Below are records; report how many of their lines contain the word "says", giving only the number.

Stored data
=== Section Start ===
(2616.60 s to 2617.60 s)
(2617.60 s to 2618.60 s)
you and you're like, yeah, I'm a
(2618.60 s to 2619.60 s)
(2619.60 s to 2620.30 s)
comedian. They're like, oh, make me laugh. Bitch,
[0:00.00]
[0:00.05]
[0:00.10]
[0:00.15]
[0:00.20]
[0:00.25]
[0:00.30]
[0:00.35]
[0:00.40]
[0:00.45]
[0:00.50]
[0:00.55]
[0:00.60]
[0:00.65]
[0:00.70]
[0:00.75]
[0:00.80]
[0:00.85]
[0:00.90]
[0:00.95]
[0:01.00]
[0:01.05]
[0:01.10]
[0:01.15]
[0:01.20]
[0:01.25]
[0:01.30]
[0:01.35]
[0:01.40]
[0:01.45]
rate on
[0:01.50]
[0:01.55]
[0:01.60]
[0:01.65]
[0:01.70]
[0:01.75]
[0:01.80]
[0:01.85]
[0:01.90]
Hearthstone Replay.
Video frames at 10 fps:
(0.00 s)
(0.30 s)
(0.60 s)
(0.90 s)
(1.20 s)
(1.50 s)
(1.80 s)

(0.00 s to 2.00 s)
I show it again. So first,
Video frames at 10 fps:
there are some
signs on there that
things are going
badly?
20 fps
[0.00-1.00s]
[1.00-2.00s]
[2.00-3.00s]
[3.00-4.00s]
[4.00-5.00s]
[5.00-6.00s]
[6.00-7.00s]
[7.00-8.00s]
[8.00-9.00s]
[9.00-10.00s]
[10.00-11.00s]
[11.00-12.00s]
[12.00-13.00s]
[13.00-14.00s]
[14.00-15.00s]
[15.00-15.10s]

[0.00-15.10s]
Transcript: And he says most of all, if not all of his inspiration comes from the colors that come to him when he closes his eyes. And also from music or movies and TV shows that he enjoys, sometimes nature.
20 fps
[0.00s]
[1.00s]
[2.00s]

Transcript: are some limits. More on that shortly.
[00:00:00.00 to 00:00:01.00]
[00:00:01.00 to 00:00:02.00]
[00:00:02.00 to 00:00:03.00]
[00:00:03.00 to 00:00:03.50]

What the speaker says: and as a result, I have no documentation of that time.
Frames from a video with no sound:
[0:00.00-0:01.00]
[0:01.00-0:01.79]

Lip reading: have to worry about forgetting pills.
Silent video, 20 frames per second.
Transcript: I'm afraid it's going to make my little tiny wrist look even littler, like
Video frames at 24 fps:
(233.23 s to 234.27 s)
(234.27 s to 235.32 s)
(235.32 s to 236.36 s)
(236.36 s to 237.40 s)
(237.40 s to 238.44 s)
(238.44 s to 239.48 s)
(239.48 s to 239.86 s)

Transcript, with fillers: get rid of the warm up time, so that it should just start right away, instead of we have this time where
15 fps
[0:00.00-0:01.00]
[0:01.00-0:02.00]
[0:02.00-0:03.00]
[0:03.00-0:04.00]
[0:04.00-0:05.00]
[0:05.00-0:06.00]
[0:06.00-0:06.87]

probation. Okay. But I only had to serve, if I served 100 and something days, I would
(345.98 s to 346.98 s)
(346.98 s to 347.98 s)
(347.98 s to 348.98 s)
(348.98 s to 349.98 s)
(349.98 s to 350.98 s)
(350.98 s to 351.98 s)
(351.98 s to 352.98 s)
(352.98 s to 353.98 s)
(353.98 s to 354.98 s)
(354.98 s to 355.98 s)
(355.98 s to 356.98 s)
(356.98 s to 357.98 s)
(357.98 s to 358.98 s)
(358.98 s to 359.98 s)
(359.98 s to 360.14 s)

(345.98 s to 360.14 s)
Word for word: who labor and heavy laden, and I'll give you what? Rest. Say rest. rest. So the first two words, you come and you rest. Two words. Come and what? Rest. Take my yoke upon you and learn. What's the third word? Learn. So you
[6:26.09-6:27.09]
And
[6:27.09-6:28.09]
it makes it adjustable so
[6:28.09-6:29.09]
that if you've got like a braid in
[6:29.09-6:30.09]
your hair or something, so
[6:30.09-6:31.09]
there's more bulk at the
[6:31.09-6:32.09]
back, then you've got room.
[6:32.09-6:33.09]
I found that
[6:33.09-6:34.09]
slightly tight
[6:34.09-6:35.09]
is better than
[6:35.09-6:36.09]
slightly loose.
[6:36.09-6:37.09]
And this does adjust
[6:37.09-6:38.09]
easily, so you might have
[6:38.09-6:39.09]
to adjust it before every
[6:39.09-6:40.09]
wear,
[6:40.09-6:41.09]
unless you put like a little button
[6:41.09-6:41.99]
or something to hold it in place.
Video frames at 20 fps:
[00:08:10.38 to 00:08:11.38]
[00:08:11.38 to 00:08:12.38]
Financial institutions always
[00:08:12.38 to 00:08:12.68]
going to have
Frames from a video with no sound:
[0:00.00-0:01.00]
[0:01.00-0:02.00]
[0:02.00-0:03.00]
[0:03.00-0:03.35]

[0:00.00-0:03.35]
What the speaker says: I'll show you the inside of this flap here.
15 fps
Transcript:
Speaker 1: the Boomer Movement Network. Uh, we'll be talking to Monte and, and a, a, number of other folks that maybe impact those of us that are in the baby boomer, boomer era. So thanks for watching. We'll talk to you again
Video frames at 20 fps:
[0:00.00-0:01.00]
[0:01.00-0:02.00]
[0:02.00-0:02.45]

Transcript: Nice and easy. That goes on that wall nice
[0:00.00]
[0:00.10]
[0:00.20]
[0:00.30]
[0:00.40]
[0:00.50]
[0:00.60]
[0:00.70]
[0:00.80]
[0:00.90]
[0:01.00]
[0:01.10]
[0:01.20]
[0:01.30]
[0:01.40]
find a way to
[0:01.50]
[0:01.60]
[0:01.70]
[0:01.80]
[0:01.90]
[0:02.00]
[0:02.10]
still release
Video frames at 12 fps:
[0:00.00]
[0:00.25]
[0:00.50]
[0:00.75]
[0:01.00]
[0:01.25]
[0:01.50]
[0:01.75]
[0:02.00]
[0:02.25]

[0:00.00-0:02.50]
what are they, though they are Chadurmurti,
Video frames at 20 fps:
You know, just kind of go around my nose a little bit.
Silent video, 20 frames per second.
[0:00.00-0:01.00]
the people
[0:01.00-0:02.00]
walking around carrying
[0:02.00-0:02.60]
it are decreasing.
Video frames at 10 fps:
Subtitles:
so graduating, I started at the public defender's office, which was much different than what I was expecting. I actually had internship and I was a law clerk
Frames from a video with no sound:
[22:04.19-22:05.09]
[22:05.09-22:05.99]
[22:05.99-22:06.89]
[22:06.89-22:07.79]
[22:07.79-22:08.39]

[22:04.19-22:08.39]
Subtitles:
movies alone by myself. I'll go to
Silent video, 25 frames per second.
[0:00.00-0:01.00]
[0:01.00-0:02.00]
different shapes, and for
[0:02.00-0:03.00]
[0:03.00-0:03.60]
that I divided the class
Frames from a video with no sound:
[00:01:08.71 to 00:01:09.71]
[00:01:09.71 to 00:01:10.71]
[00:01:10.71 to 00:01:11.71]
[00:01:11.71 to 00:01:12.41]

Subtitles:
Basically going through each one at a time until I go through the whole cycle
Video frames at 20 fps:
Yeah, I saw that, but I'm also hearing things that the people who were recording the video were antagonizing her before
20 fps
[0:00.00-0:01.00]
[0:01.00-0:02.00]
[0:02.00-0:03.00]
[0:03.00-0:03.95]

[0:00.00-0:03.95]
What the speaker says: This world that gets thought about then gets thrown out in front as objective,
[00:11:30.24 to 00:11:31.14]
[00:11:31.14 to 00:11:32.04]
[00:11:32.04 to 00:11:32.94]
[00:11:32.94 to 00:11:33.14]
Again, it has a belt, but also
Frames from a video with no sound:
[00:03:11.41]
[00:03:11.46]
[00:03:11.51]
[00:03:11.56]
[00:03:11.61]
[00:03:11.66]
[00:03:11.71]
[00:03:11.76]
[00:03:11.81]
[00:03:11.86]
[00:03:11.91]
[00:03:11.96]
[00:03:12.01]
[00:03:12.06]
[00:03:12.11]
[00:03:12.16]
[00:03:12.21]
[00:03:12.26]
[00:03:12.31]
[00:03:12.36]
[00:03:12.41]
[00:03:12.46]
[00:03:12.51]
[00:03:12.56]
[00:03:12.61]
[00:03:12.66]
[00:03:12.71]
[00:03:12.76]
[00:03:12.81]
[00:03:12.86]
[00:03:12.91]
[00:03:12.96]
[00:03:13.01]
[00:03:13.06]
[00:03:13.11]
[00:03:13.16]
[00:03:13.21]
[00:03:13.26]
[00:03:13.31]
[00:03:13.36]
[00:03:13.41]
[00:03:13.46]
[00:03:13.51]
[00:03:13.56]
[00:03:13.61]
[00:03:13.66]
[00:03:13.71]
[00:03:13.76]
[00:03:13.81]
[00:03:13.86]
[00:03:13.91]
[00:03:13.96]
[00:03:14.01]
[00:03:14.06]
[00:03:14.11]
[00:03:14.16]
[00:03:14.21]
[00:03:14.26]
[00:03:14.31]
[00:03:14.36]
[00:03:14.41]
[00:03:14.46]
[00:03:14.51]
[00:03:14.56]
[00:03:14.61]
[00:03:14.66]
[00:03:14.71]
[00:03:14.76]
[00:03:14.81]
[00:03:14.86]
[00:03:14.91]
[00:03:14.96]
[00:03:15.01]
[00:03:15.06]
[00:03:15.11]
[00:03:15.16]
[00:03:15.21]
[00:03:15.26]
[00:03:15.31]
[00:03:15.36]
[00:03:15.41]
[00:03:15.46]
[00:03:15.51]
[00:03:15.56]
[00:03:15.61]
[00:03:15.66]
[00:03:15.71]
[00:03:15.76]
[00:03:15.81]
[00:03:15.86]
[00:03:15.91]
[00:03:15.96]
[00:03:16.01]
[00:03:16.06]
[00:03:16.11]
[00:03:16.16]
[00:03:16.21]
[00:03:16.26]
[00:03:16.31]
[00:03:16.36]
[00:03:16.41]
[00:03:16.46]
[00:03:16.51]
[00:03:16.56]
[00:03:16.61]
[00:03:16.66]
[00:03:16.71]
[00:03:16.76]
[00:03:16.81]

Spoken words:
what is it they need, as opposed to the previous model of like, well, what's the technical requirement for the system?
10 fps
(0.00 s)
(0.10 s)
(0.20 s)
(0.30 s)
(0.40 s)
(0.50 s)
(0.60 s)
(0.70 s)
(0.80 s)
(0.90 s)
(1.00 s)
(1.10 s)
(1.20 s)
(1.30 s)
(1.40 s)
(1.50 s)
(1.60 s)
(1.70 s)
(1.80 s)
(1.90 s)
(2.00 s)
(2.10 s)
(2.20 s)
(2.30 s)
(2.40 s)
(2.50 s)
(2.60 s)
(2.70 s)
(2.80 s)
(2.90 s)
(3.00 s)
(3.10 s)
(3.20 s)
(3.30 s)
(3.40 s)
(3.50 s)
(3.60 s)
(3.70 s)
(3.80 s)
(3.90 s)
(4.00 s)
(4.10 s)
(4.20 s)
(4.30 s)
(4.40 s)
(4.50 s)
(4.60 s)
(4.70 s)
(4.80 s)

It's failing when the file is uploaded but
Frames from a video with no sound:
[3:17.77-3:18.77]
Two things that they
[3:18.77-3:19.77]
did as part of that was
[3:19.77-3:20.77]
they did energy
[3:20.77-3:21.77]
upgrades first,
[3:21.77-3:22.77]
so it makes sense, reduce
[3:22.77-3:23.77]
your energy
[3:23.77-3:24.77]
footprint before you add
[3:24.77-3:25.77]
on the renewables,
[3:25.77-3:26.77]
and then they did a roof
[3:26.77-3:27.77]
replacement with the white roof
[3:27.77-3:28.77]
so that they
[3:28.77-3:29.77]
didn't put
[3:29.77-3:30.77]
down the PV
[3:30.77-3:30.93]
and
=== Section End ===
### SOLUTION FOR THIS TASK
4